= Military Decree of Amphipolis =

The Military Decree of Amphipolis (c. 200 BC) is a Macedonian Greek inscription of two marble blocks, that originally contain at least three columns of text. It preserves a list of regulations governing the behaviour and discipline of the Macedonian army in camp.

τοὺς μὴ φέροντας τι τῶν καθηκόντων αὐτοῖς ὅπλων ζημιούτωσαν κατά τα γεγραμμένα· κοτθύβου ὀβολοὺς δύο, κώνου τὸ ἴσον, σαρίσης ὀβολοὺς τρεῖς, μαχαίρας τὸ ἴσον, κνημίδων ὀβολοὺς δύο, ἀσπίδος δραχμήν. Ἑπὶ δὲ τῶν ἡγεμόνων τῶν τε δεδηλωμένων ὅπλων τὸ διπλοῦν καὶ θώρακος δραχμὰς δύο, ἡμιθωρακίου δραχμήν. Λαμβανέτωσαν δὲ τὴν ζημίαν οἱ γραμματεῖς καὶ οἱ ἀρχυ[πηρέτ]αι, παραδείξαντες τῶι βασιλεῖ τοὺς ἠθετηκότας

those not bearing the weapons appropriate to them are to be fined according to the regulations: for the kotthybos, two obols, the same amount for the konos, three obols for the sarissa, the same for the makhaira, for the knemides two obols, for the aspis a drachma. In the case of hegemons (officers), double for the arms mentioned, two drachmas for the thorax, a drachma for the hemithorakion. The secretaries (grammateis) and the chief assistants (archyperetai) shall exact the penalty, after indicating the transgressors to the King (basileus)

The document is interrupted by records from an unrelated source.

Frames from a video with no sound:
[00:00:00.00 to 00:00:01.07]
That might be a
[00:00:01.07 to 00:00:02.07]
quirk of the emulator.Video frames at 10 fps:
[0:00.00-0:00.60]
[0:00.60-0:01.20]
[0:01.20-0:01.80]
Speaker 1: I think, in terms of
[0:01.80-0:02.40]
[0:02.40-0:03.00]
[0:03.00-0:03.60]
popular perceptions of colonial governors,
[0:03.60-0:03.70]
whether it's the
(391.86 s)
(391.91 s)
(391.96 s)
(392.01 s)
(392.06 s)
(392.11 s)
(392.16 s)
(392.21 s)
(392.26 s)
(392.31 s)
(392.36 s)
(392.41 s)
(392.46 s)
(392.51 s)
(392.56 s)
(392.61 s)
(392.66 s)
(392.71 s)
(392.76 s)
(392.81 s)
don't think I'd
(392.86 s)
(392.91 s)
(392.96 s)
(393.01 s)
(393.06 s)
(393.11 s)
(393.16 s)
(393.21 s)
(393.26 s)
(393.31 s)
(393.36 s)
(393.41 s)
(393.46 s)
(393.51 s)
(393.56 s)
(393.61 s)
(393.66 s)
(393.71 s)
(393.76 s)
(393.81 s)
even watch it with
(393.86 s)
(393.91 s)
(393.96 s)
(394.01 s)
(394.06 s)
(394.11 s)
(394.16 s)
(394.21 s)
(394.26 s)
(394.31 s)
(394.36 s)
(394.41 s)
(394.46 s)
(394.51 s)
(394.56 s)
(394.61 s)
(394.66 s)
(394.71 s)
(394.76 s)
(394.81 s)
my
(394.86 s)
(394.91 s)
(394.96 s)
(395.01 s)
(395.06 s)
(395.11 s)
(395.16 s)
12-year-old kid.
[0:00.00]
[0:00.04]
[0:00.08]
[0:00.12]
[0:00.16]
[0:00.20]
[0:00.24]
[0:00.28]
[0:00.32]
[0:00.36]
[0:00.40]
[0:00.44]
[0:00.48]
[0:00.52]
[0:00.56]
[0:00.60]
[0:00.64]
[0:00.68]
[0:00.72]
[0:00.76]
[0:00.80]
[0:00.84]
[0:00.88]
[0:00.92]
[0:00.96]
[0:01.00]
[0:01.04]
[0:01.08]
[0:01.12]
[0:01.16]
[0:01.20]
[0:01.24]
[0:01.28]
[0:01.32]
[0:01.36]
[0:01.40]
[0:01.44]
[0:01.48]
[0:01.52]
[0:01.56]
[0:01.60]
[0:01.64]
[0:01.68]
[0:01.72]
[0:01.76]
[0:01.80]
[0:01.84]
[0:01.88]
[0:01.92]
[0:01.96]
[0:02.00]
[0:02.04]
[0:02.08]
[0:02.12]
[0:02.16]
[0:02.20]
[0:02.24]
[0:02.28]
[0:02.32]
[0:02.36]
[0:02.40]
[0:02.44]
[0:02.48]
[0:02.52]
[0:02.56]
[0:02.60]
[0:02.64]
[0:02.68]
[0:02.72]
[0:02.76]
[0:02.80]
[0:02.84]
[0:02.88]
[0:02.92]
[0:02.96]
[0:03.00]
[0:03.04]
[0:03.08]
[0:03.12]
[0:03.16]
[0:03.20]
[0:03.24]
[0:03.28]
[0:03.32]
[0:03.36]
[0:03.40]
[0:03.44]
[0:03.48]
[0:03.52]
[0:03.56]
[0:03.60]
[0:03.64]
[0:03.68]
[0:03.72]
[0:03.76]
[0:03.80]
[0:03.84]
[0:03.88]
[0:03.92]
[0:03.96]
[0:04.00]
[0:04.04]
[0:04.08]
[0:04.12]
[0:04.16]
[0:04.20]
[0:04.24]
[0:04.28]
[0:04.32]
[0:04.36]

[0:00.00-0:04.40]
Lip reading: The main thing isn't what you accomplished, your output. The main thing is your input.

Other military terms mentioned are: ephodos (inspection patrol), ekkoition ("out-of-bed", LSJ: night-watch), stegnopoiia (building the barracks), skenopoiia (tent-making), phragmos (fencing in), diastasis, phylax (guard), hypaspists, parembole, stratopedon (camp), speirarch (commander of a speira), tetrarch, and the strategoi.